Transcribe the data as written, minus images.

Information supplied:

[Start of section]

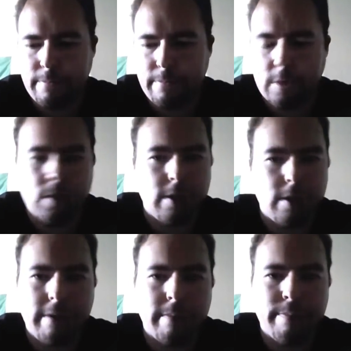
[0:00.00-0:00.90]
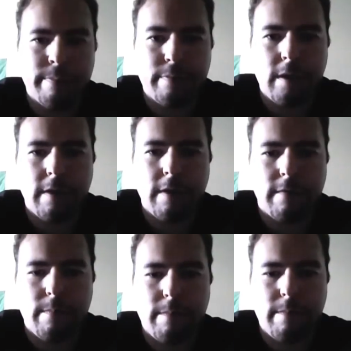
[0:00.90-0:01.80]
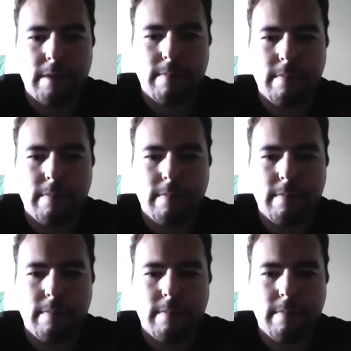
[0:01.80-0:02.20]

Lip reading: which there are plenty of. But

[End of section]

Finished task:
[0:00.00-0:00.90]
[0:00.90-0:01.80]
[0:01.80-0:02.20]

Lip reading: which there are plenty of. But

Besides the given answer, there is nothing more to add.